No obstante, había un camino a recorrer para poder lograrlo. Iba caminando con acierto, lo veía en sus ojos, en la forma en que lo miraba, en esa confianza con que se entregaba, que le decía que el premio estaba cerca.

La hizo girar en la pista, con morosidad y abandono, disfrutando de la música y del mutuo abrazo, de estar juntos. Para que ella pudiera apreciar el sexo como entrega y elevación, tenía que mostrárselo, enseñarle. No era lo que elegía de habitual en la intimidad,

pues prefería a las mujeres que sabían muy bien lo que querían y cómo obtenerlo. Pero con Casandra… <<Casandra…>>, deletreó el nombre en su mente y su sonoridad le fascinó.

Ella era un premio para ser cuidadosamente apreciado, un regalo a ser desembalado, frágil, pero poderoso en lo que provocaba. Ella despertaba su piel, su sexo, mas también apelaba a sus emociones y entre ellas, las de no exponerla ni abusar de su confianza y su inexperiencia.

Ella anhelaba entregarse, aunque no fuera consciente ni lo expresara. Se advertía en la forma en que lo veía, en cómo lo abrazaba y se pegaba a él al danzar, en la manera en que escuchaba sus piropos. Anhelaba sentirse adorada, acariciada, besada.

Era una mujer naturalmente sensual a la que nadie había tratado como merecía; probablemente porque era una joya no pulida de acuerdo a los cánones de la belleza en boga, donde la estética dictaba reglas severas y las mujeres en general atendían con esclava perseverancia.

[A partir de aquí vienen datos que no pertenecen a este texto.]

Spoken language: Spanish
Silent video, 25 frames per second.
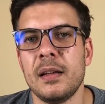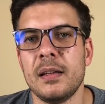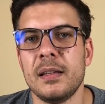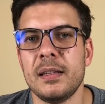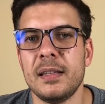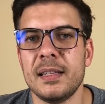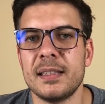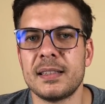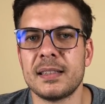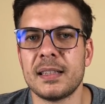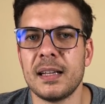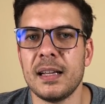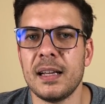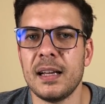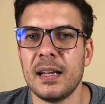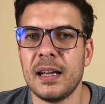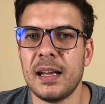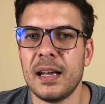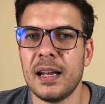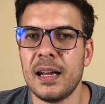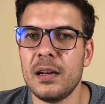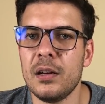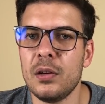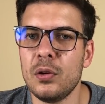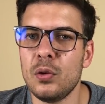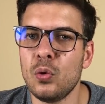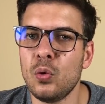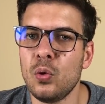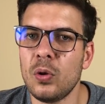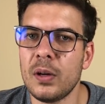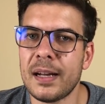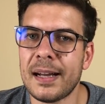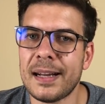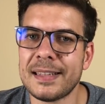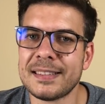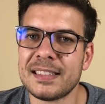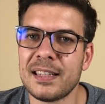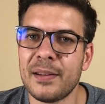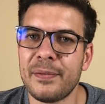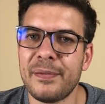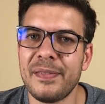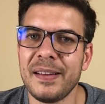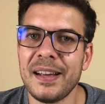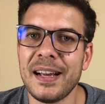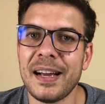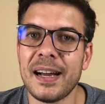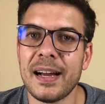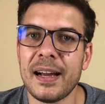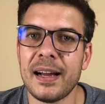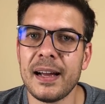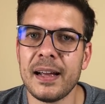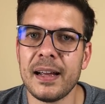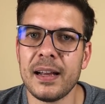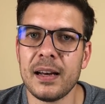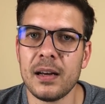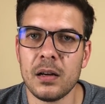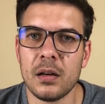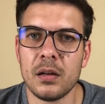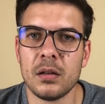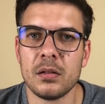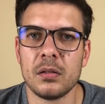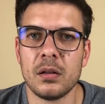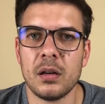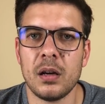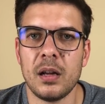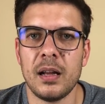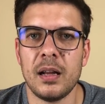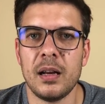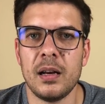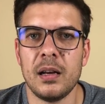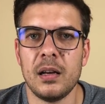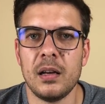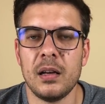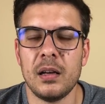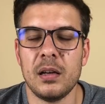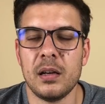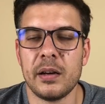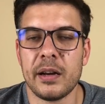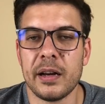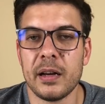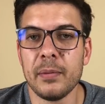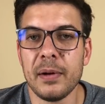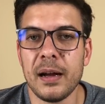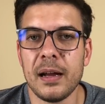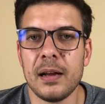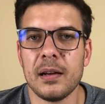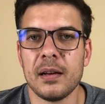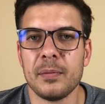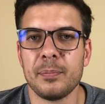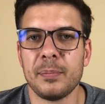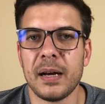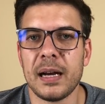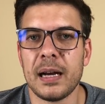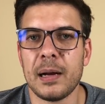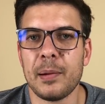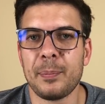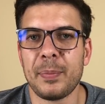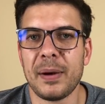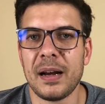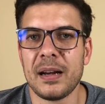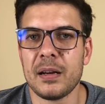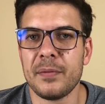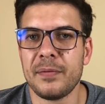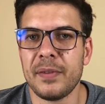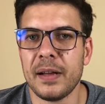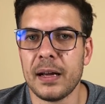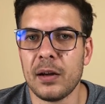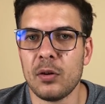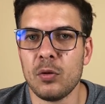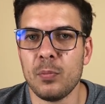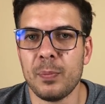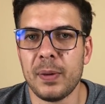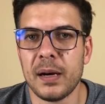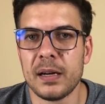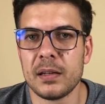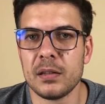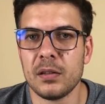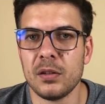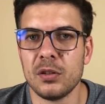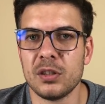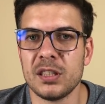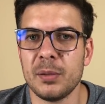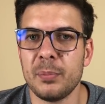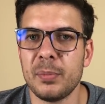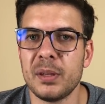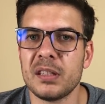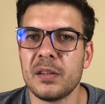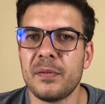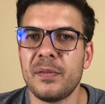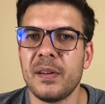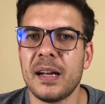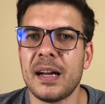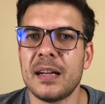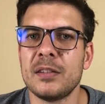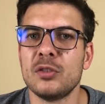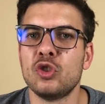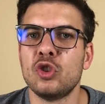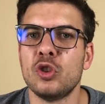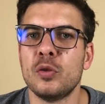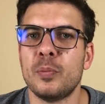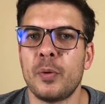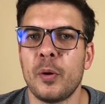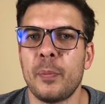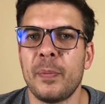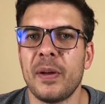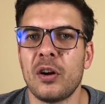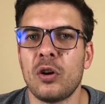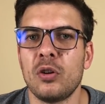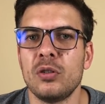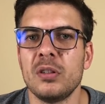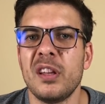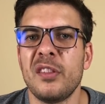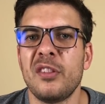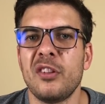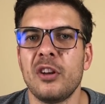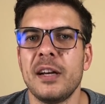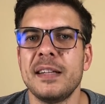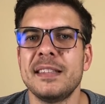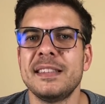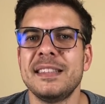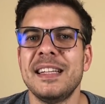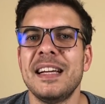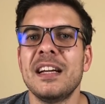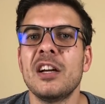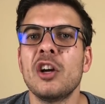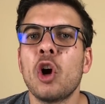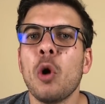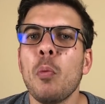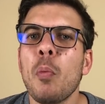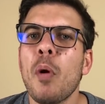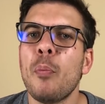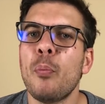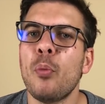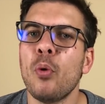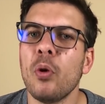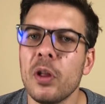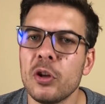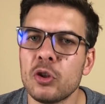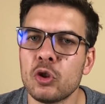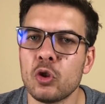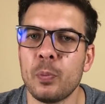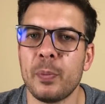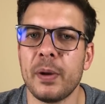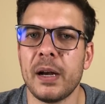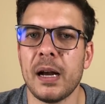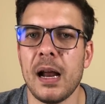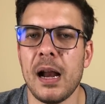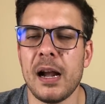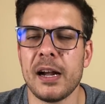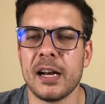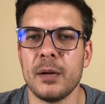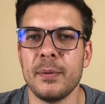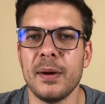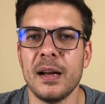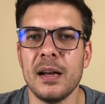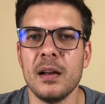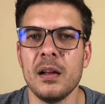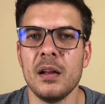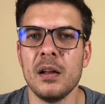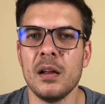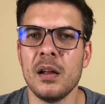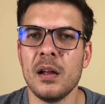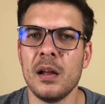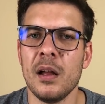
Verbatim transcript: y es que él nunca se fija en el rival para planificar un partido, siempre se fija en sus propias condiciones y en cómo puede superar al rival,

Lo extraordinario del caso es que él, un hombre de habitual vano y poco dado a descubrimientos de este tipo, la había encontrado y había sabido de inmediato su valor. No podía dejar de agradecer al destino y darse palmaditas en la espalda. Ella estaba ahí para él, y no podía darse el lujo de perder su interés, su atención.

<<Eres un hombre afortunado, Kaleb Monahan>>.